Aminoglycosides should be used with caution in patients with neuromuscular disorders, such as myasthenia gravis or parkinsonism, since these drugs may aggravate muscle weakness because of their potential curare-like effects on the neuromuscular junction. During or following gentamicin therapy, paresthesias, tetany, positive Chvostek and Trousseau signs and mental confusion have been described in patients with hypomagnesemia, hypocalcemia and hypokalemia. When this has occurred in infants, tetany and muscle weakness has been described. Both adults and infants required appropriate corrective electrolyte therapy.

Elderly patients may have reduced renal function which may not be evident in the results of routine screening tests, such as BUN or serum creatinine. A creatinine clearance determination may be more useful. Monitoring of renal function during treatment with gentamicin, as with other aminoglycosides, is particularly important in such patients. A Fanconi-like syndrome, with aminoaciduria and metabolic acidosis has been reported in some adults and infants being given gentamicin injections.

Cross-allergenicity among aminoglycosides has been demonstrated.

Patients should be well hydrated during treatment.

Although the in vitro mixing of gentamicin and carbenicillin results in a rapid and significant inactivation of gentamicin, this interaction has not been demonstrated in patients with normal renal function who received both drugs by different routes of administration. A reduction in gentamicin serum half-life has been reported in patients with severe renal impairment receiving carbenicillin concomitantly with gentamicin.

Treatment with gentamicin may result in overgrowth of nonsusceptible organisms. If this occurs, appropriate therapy is indicated. See “ WARNINGS box” regarding concurrent use of potent diuretics and regarding concurrent and/or sequential use of other neurotoxic and/or nephrotoxic antibiotics and for other essential information.

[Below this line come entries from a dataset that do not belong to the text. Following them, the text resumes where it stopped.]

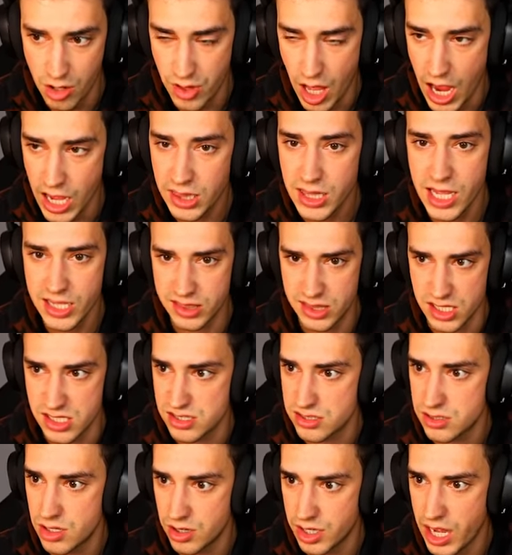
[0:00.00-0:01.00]
Oh, I like
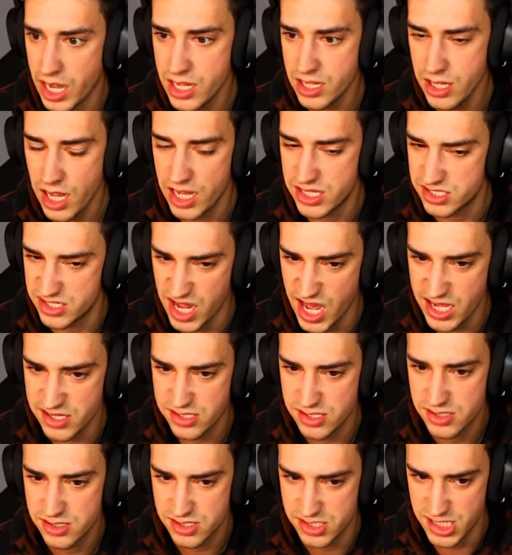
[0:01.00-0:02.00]
this, okay? It's
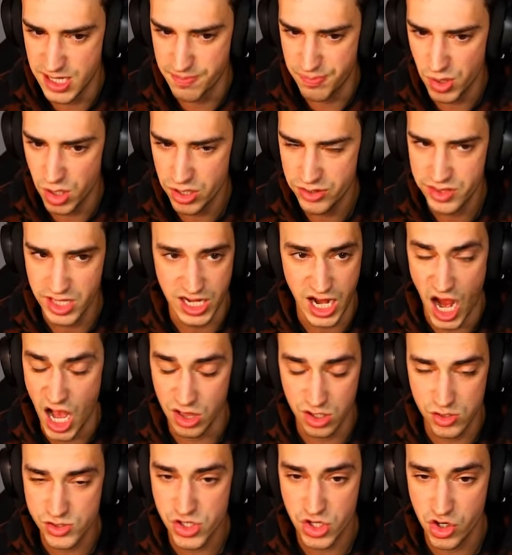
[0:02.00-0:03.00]
nice, simple, the
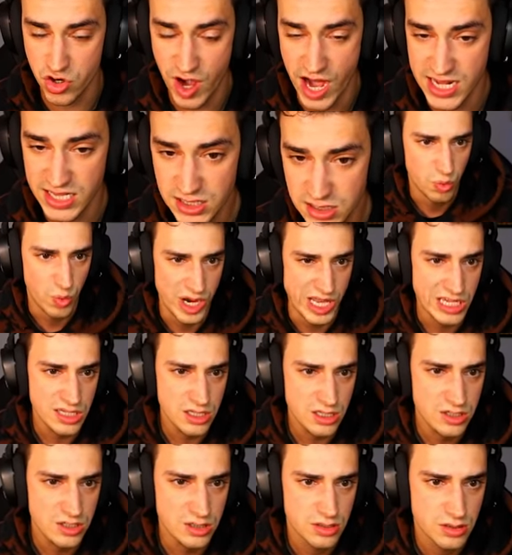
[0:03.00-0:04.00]
colors are great.
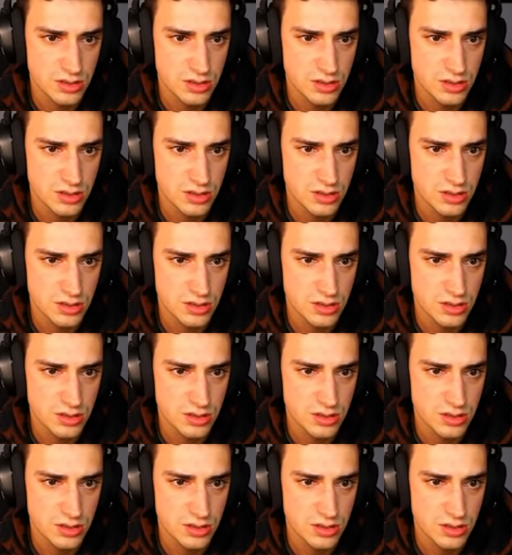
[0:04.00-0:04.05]
Win.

Pregnancy Category D. (see WARNINGS section).

General

Prescribing gentamicin in the absence of a proven or strongly suspected bacterial infection or a prophylactic indication is unlikely to provide benefit to the patient and increases the risk of the development of drug-resistant bacteria.

Information for Patients

Patients should be counseled that antibacterial drugs including gentamicin should only be used to treat bacterial infections. They do not treat viral infections (e.g., the common cold). When gentamicin is prescribed to treat a bacterial infection, patients should be told that although it is common to feel better early in the course of therapy, the medication should be taken exactly as directed. Skipping doses or not completing the full course of therapy may (1) decrease the effectiveness of the immediate treatment and (2) increase the likelihood that bacteria will develop resistance and will not be treatable by gentamicin or other antibacterial drugs in the future.